When a line of the entries contains "with", please list that line.

++++ Records for this task

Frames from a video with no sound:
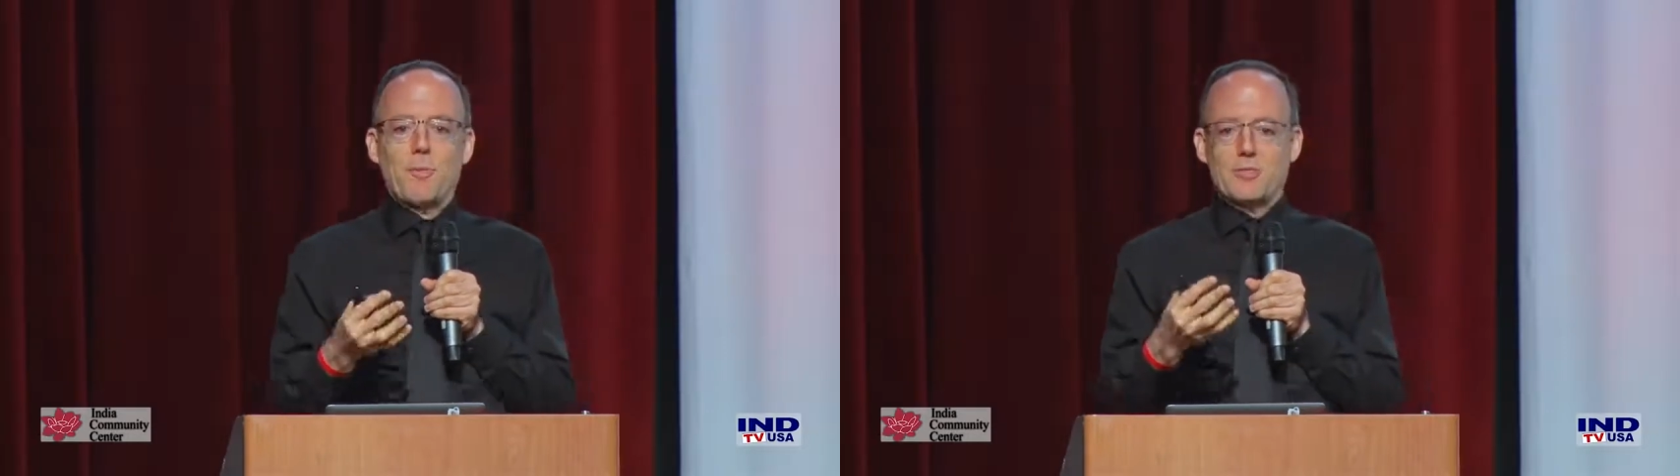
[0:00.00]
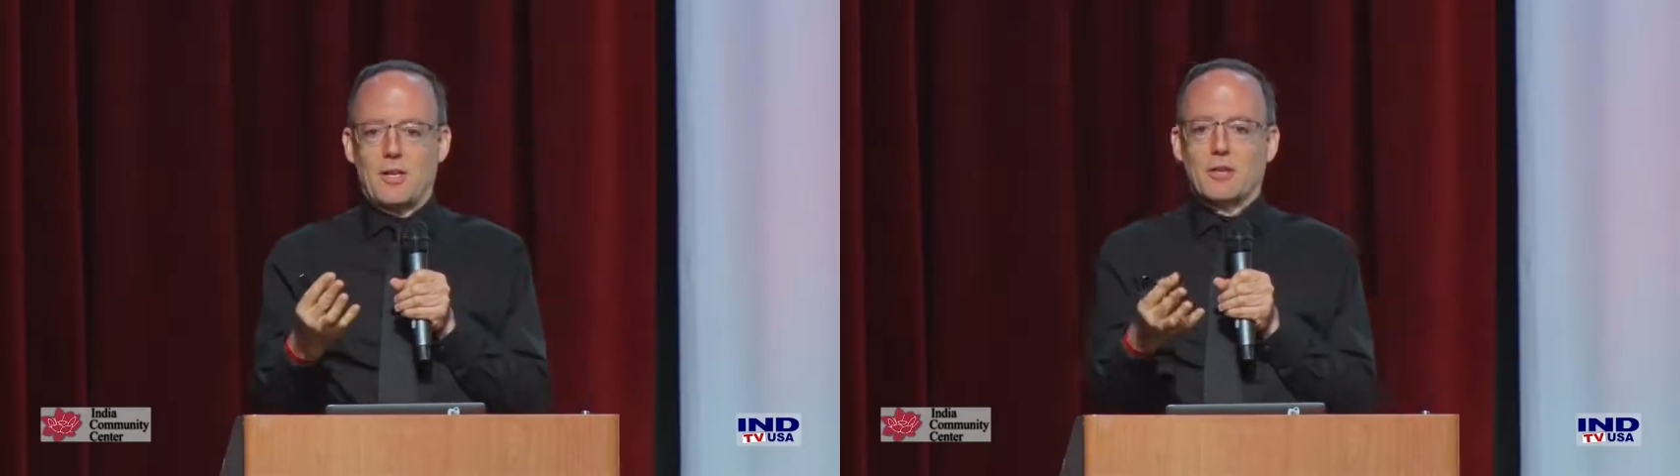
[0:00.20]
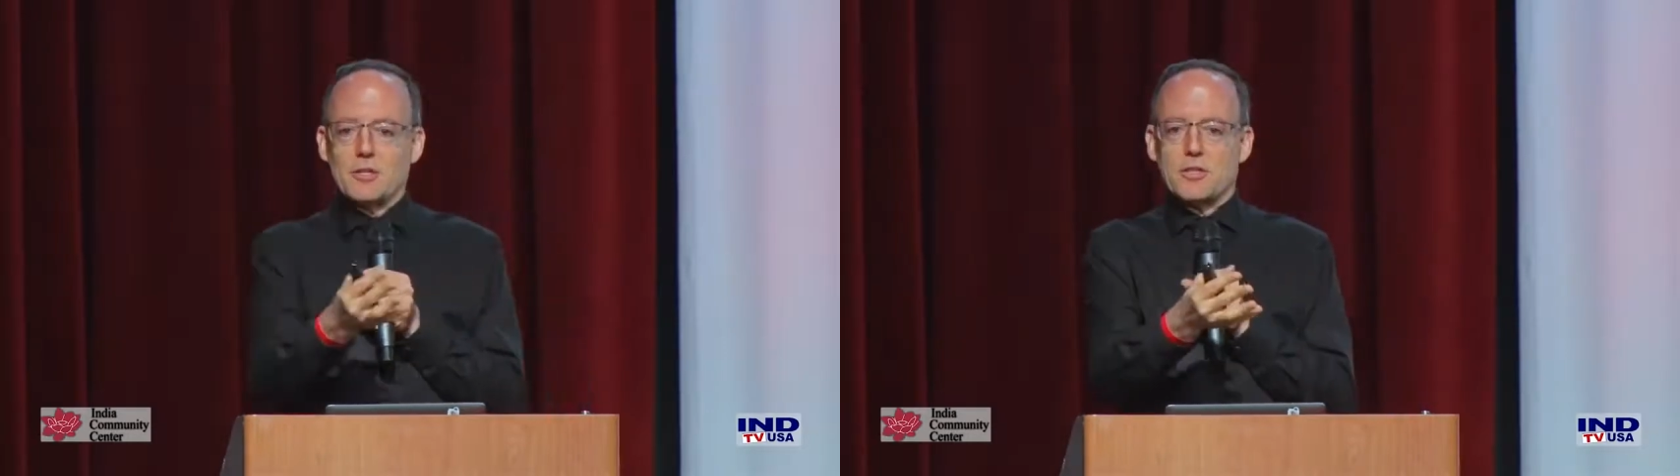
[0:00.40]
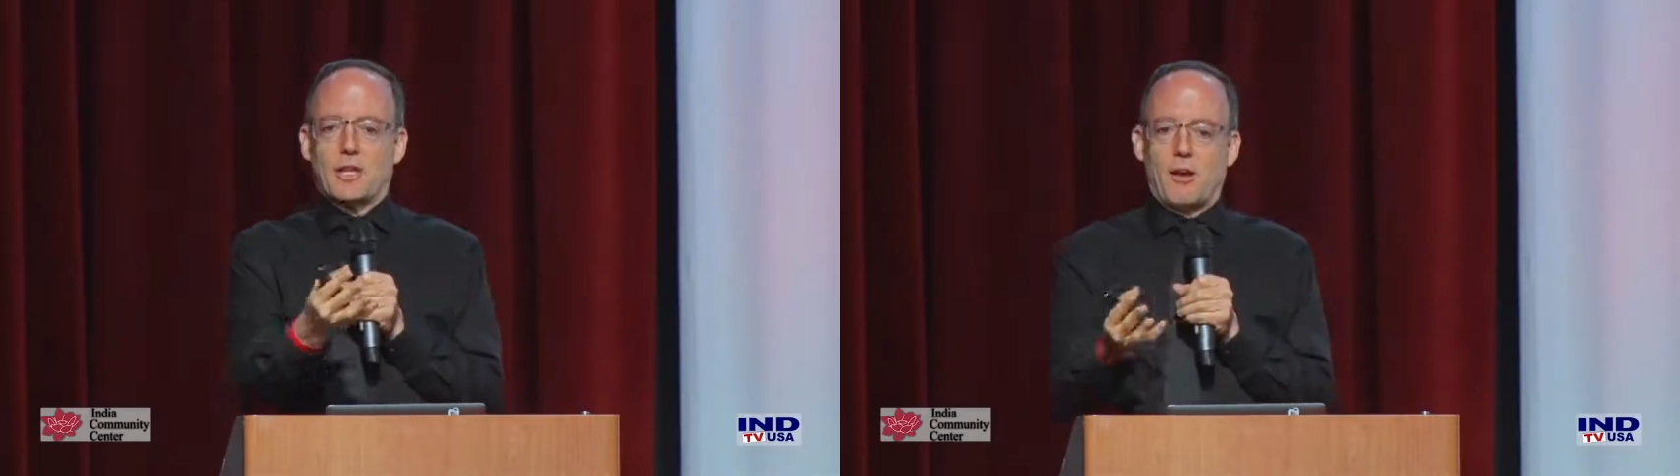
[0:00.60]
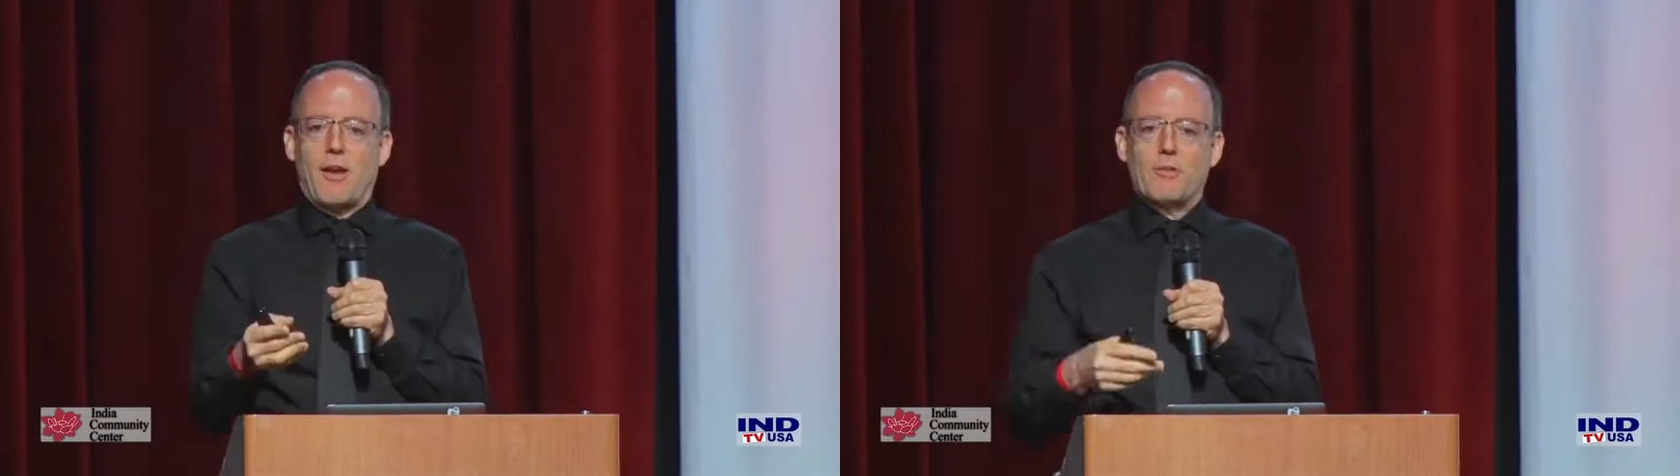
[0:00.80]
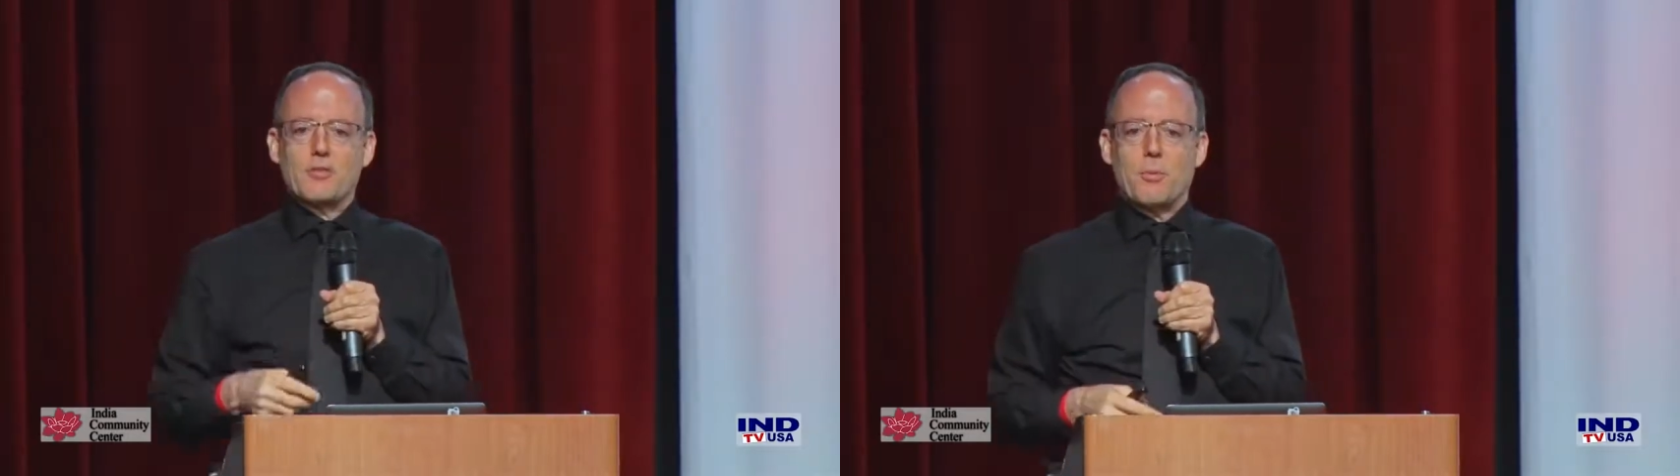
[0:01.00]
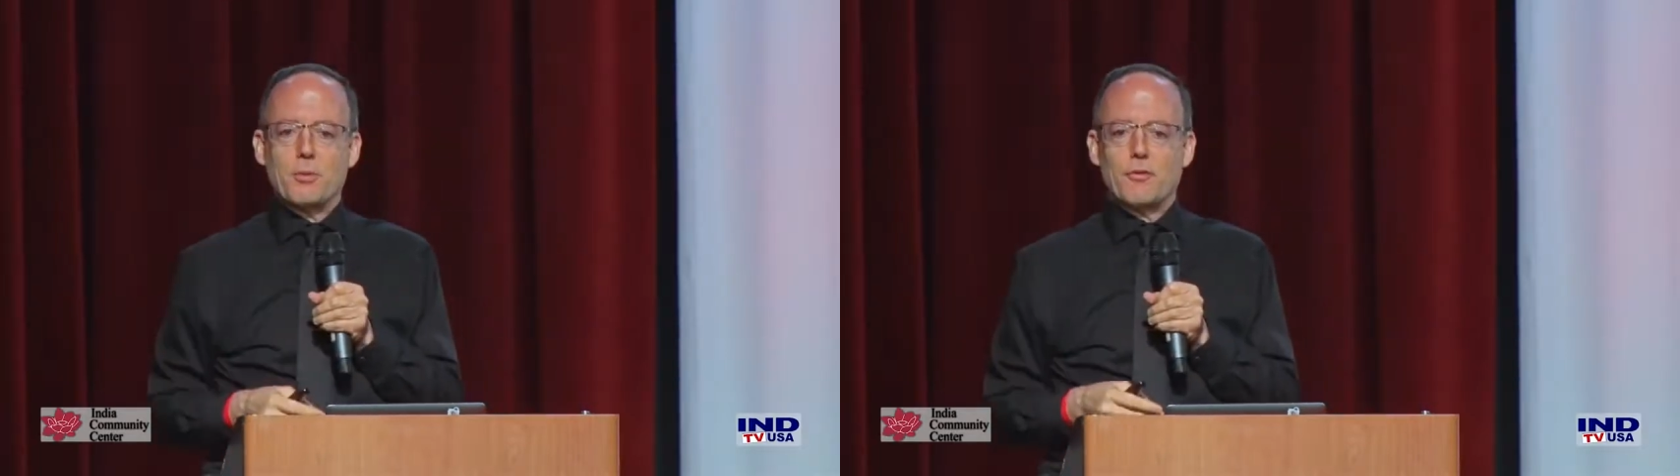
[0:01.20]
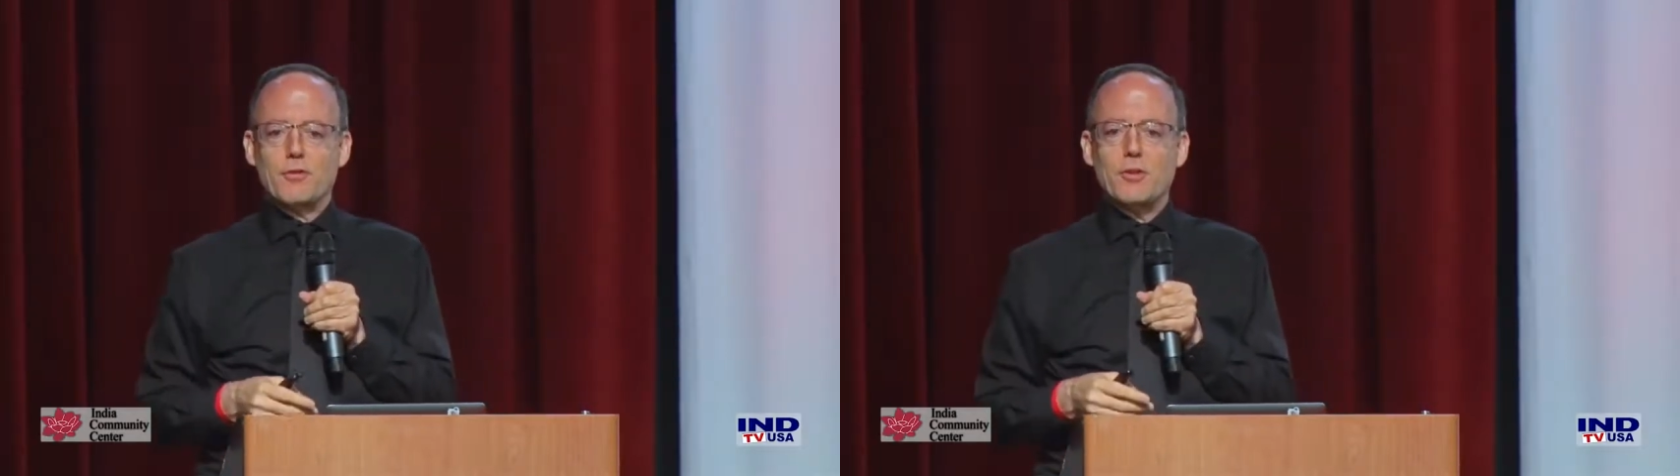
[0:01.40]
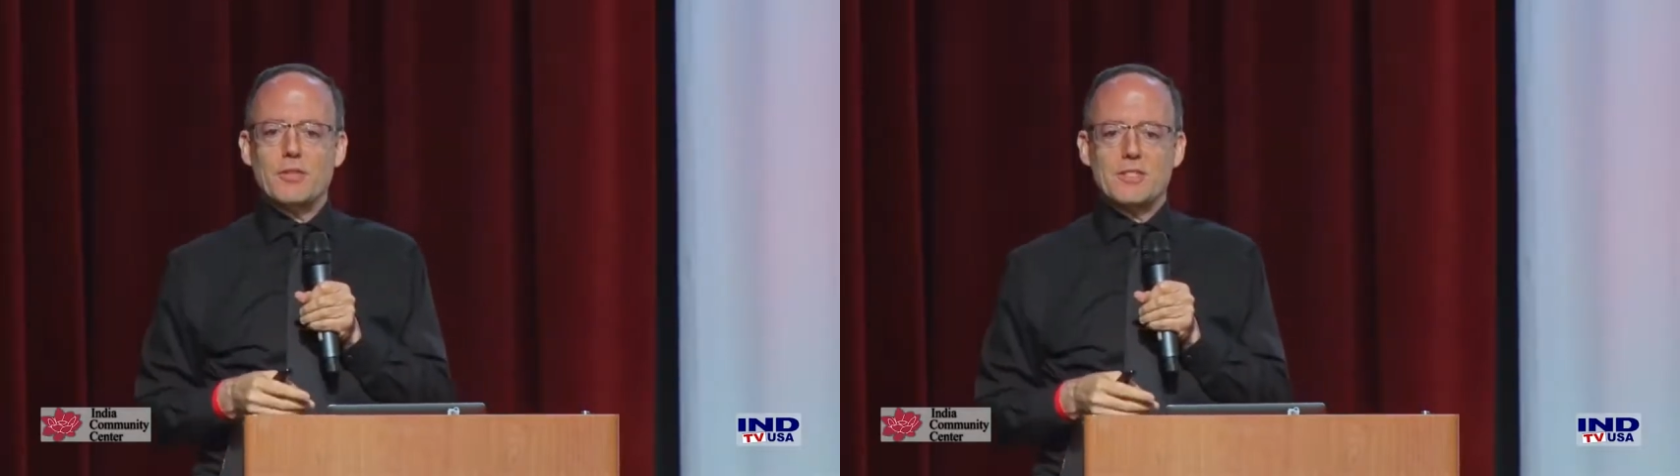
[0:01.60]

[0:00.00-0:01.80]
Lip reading: I said, it looks like you're having trouble with the food.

++++++++

Output below:
Frames from a video with no sound:
Lip reading: I said, it looks like you're having trouble with the food.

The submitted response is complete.